LA FIGURATION DÉFIGURÉE. AUTOUR DE BERNARD GAUBE

LA FIGURATION DÉFIGURÉE. AUTOUR DE BERNARD GAUBE

Bernard Gaube, 2019-2021, Face aux grelots, 46x37cm, huile sur toile

EN DIRECT / Exposition « La figuration défigurée » qui réunit autour du travail de Bernard Gaube celui de Guillemette Coutellier et Yasemin Senel à voir jusqu’au 15 janvier 2023, Galerie DYS, Bruxelles.

La question et le questionnement de la figuration sont constitutifs de l’identité de la Galerie DYS. Bernard Gaube questionne non seulement la figuration mais plus largement la peinture. Au travers d’une pratique rigoureuse et libre, respectueuse d’un art qu’il révère, auquel il aime poser questions, proposer hypothèses et réponses ouvertes, il construit une œuvre comme on construit seul une forteresse idéale : brique après brique, toile après toile. L’œuvre est déjà, par le nombre, monumentale, et aussi par la variété des entrées possibles : bouquets, autoportraits, abstractions gestuelles ou minimales, portraits, textes et mots mêlés d’images… Gaube s’adonne à l’exercice de la peinture avec discipline, endossant le costume du peintre jusqu’à en faire sa peau. Il joue et découvre, invente et déconstruit l’histoire de l’art occidentale dans son atelier. La vingtaine d’œuvres présentées ici est une sélection de peintures figuratives réalisées depuis la fin des années 90 à aujourd’hui, dans lesquelles on observe la figuration se faire malmener, parfois avec malice. Les visages dédoublés, floutés, grillés et grillagés, les membres fantômes, les plans superposés et troués, constituent un répertoire de formes, de motifs dans lequel le peintre s’amuse infiniment.

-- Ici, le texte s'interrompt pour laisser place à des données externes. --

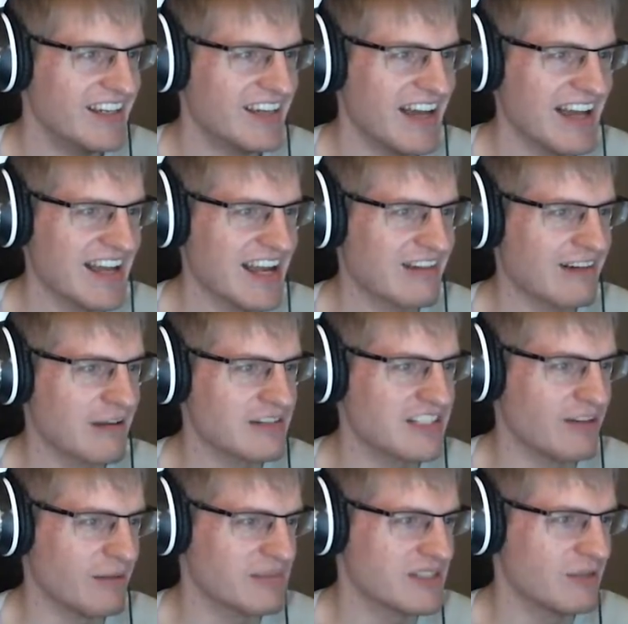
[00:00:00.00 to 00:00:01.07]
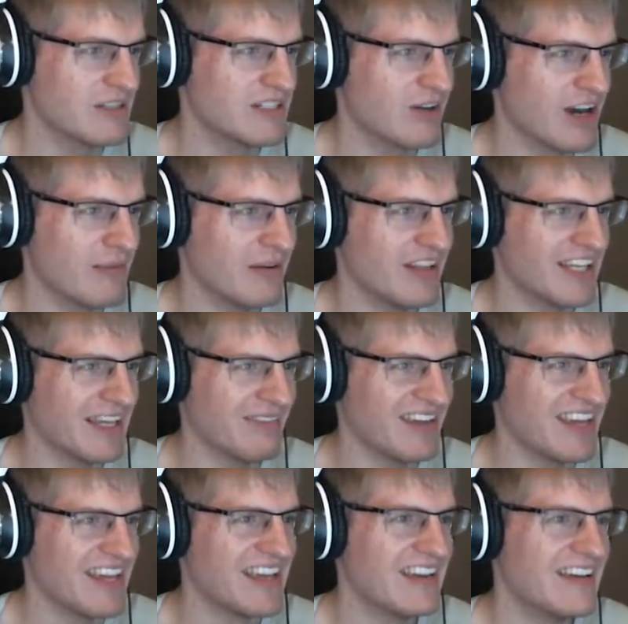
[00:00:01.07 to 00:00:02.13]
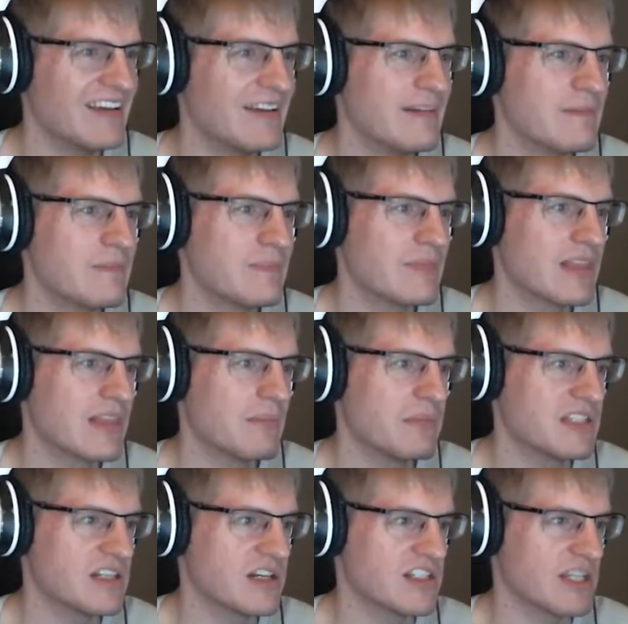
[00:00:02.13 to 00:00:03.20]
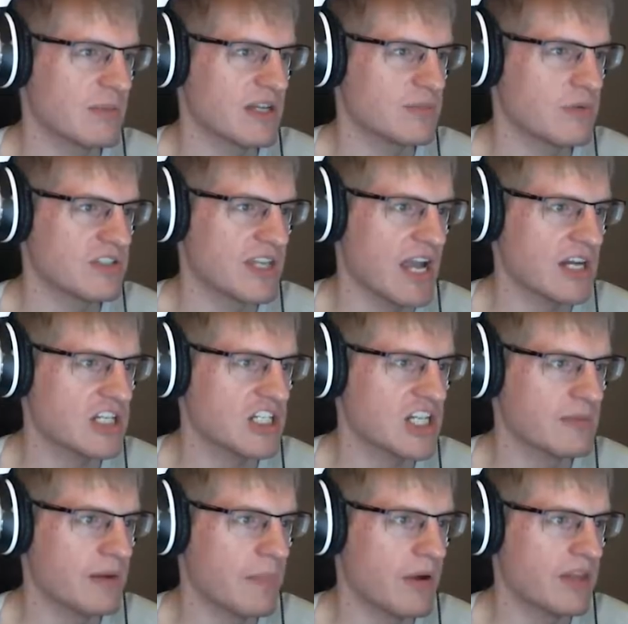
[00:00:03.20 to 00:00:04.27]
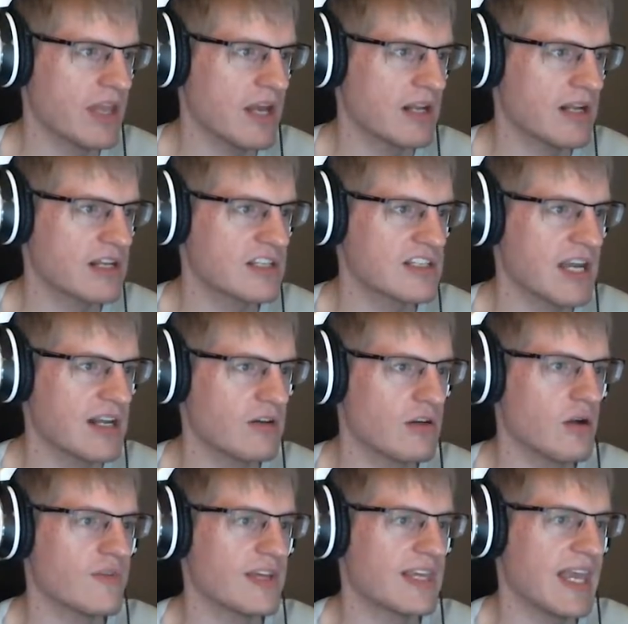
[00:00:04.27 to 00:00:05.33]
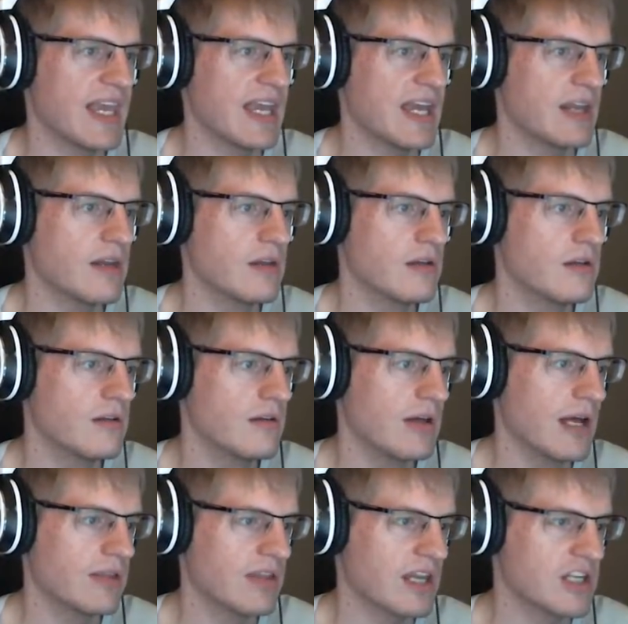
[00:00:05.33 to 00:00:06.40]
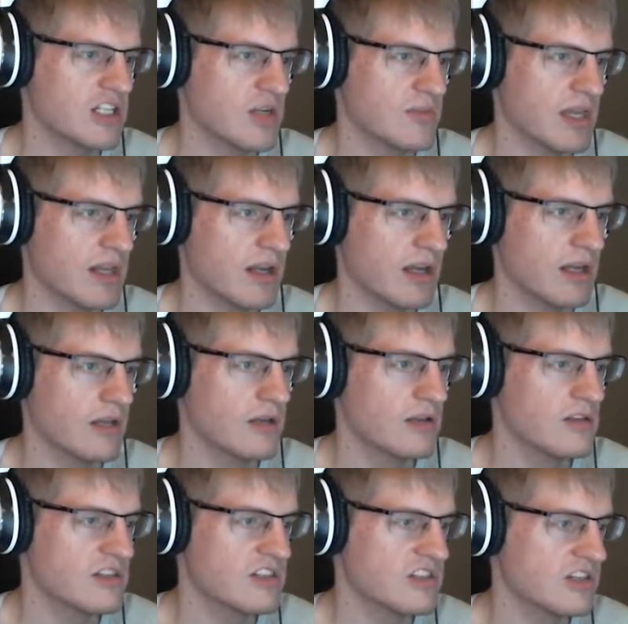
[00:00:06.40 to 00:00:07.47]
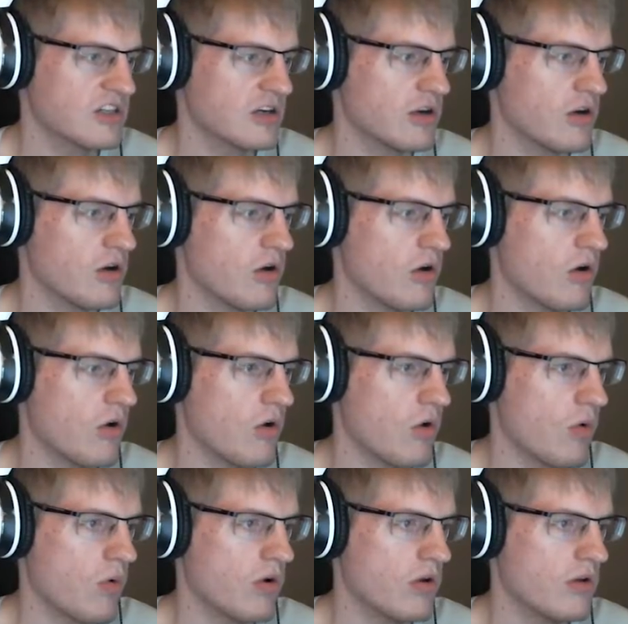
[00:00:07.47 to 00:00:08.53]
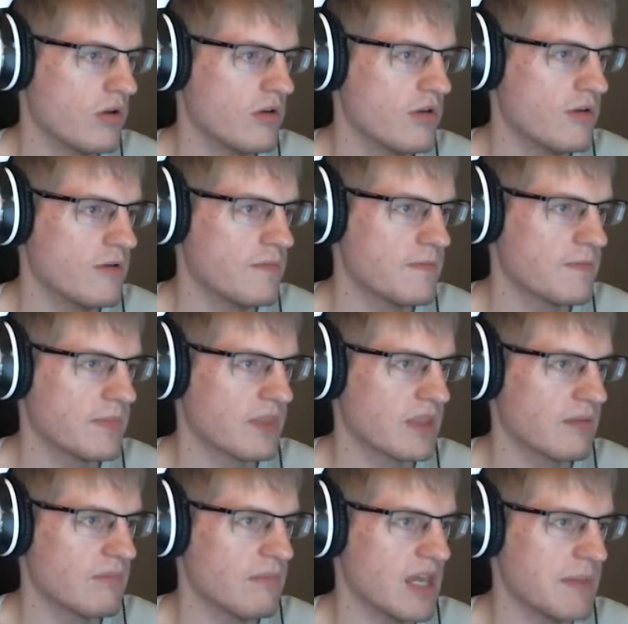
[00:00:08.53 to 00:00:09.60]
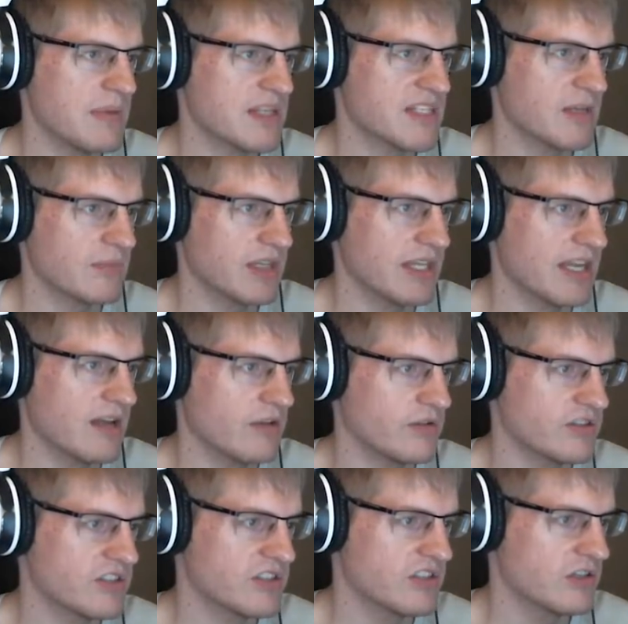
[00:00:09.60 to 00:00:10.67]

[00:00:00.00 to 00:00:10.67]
I can crouch, though. I'm so adorable. Look at me. But seriously, am I supposed to actually jump up on that? Because I don't know if I can. I don't think I can jump that high. So, maybe something else.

S’y joignent les œuvres sur papier de Guillemette Coutellier qui défigure les photos de famille et surimpose aux visages figés des grimaces de mauvais génies qui se veulent à la fois invention et révélation. Elle travaille également à partir de la feuille blanche, y développant de fluides silhouettes qui tentent férocement d’échapper à leur sort.

Quant à la figure trompeuse, au visage marqué par la mort mais sur lequel le masque vient fallacieusement apporter la joie et la jeunesse, on les retrouve dans le travail de Yasemin Senel. Dans son étrange carnaval, les contraires et les faux-semblants sabotent les perceptions : les dames du temps jadis cachent leur visage émacié sous des voiles de vierges et des fleurs fraîches, et les marches funèbres sont jouées avec force pipeaux et tambourins.

Trois artistes qui défigurent la figuration par amour, travestissent la forme pour faire rendre gorge au conformisme des canons académiques et rendre plus vive encore la jubilation de réinventer leur art.